Why can’t everyone have beautiful things?
Unlike other areas of popular arts — film, music, etc. — where the barriers to entry have gotten lower and the price point has allowed for mass enjoyment, high art remains an area locked away in the homes of the rich and tucked into the sterility of the museum.
I can’t get a Rembrandt or a Rauschenberg to hang in my house, or if I did, it would cost a prohibitive sum. Sure, I could get a poster, but it wouldn’t have the depth or interest of the real thing, or even of a decent copy.
Thomas Kinkade was a philanderer, a hypocrite, and a sanctimonious jackass, but certainly if adultery, hypocrisy, and sanctimoniousness disqualify you for being a great artist, we wouldn’t have many to go around. His art, admittedly, was not the finest of anything — mostly the kind of cozy village scene or sun-dappled coastline that all middle Americans wished their communities looked like: equal parts Dickens, Grovers’ Corner, Hudson Valley School, and pastels (good Lord). It’s a particularly retrograde blend of lens flare and over-luminosity that feels to me like watching a JJ Abrams movie … with glaucoma and a pastel palette.
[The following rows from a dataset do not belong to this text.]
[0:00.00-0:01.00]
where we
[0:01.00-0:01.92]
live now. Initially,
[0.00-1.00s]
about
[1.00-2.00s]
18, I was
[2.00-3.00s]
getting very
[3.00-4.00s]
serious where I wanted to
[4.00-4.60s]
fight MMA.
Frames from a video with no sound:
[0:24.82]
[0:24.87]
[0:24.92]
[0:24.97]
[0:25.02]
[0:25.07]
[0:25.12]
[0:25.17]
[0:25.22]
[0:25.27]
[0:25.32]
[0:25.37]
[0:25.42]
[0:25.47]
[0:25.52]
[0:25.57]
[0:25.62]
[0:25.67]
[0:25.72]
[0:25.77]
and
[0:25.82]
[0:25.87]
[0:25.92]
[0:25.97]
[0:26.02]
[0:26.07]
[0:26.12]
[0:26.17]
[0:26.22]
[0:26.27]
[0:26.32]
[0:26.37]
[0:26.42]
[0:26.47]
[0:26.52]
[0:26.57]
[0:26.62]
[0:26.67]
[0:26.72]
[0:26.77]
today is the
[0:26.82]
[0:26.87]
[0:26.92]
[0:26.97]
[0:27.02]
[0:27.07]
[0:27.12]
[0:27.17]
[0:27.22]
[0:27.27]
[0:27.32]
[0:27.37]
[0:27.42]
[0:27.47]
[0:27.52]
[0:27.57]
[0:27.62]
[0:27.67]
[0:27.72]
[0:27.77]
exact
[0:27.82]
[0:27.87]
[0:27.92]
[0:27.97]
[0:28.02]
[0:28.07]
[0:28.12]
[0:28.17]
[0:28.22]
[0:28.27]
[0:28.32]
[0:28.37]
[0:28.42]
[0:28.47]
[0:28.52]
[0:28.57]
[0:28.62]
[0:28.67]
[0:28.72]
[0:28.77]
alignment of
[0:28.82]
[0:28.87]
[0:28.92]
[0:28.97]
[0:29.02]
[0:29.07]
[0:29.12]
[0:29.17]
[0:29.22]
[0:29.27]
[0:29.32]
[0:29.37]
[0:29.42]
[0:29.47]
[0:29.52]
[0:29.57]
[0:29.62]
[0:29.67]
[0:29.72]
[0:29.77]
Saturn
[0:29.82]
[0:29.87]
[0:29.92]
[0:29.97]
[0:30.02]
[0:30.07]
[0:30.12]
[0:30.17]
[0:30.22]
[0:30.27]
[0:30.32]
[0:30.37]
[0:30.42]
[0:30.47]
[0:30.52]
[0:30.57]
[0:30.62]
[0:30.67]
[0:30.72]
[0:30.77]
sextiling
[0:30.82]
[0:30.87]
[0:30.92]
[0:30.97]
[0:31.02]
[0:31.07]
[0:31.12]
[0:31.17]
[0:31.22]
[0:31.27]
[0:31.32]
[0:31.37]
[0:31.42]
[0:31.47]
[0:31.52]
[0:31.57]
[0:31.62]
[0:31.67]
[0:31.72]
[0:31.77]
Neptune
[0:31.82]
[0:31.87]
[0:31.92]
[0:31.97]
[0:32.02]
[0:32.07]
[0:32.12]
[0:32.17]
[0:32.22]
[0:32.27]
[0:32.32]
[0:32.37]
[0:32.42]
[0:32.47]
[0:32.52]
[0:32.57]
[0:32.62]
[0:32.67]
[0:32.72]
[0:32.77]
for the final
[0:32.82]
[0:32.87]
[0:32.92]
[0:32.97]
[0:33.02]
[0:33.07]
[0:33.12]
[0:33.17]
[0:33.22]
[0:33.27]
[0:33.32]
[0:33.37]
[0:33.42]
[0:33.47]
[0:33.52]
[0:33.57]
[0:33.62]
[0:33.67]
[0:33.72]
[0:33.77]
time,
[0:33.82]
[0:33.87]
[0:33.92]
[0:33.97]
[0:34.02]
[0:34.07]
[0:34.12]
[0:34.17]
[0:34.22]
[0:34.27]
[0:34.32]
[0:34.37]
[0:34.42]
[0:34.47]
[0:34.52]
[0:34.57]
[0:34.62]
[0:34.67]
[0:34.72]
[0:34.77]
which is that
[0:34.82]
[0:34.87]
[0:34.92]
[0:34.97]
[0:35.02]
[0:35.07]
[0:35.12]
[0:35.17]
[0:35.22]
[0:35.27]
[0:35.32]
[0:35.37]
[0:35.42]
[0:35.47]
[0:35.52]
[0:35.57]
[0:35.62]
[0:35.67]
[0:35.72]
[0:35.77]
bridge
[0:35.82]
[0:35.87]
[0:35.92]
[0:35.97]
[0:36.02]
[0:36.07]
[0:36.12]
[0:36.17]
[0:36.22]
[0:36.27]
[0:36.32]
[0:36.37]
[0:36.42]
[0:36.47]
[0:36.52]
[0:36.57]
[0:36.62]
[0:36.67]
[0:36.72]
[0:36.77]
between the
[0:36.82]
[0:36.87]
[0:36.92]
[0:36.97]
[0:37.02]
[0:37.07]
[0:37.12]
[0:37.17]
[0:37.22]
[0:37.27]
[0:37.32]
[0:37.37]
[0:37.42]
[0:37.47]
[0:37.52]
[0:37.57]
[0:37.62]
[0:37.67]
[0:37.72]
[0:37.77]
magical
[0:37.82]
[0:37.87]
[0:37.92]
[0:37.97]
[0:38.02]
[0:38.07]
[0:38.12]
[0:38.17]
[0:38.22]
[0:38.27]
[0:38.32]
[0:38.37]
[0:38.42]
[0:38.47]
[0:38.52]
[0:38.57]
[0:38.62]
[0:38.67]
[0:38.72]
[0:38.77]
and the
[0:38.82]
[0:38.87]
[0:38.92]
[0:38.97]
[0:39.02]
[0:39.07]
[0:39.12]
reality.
Yet, the art snobs who look at Kinkade with disdain ignore that Kinkade dedicated himself to a market that they had largely ignored — what the 99 percent actually want. Now, to be fair, Kinkade’s pricing system of tiered “limited editions” definitely created the same kinds of pricing and financing schemes that the housing bubble did, where “investors” believed (and still believe) that their paintings’ value will inevitably rise. But like predatory lenders and developers, he was addressing a demand unaddressed by the broader market — Americans wanted beautiful things that they could show off to people who entered their houses, and they wanted to look at beautiful things on a daily basis.
The art world refused to provide that, focusing on the Venetian Bienniale and “big art,” on skyrocketing prices for Damien Hirst and Jeff Koons and their titillating ilk. Much of the great art since the Renaissance was founded on a clientele of the small businessman and the petit bourgeois, from the local merchants who commissioned Dutch masters to paint their portraits to the tiny collectors dotted across Provence who picked up Cezannes and Van Goghs. Today, the art world has returned to the Renaissance-era patron, the super-client rather than the myriad horde.
Matt Yglesias has a schtick about lower-quality goods in higher-quantity, which raise overall utility and satisfaction. I don’t know if I always buy that argument, but in Kinkade’s case, he was producing an inferior good that was able to reach many more people, the store-brand art that you could enjoy in your home on a regular basis.
Kinkade was no saint, but he highlighted a problem with the way that visual arts in particular conceive of their purpose and their audience. Rembrandt and Warhol had no problem churning out work from a factory to give more product to a yearning populace. Instead, the art world of today is largely frozen in private collections and snooty museums, only occasionally glimpsed by the rest of us. Kinkade gave us art in the shopping mall, art through the mail, art a click away. Warhol, Rauschenberg, and Liechtenstein thought they were making mass art, but it was Kinkade who truly brought it to the masses. For that, he deserves our recognition, even if not our gratitude.
P.S. If you haven’t read the Susan Orlean piece on Kinkade, it’s worth the (long) read.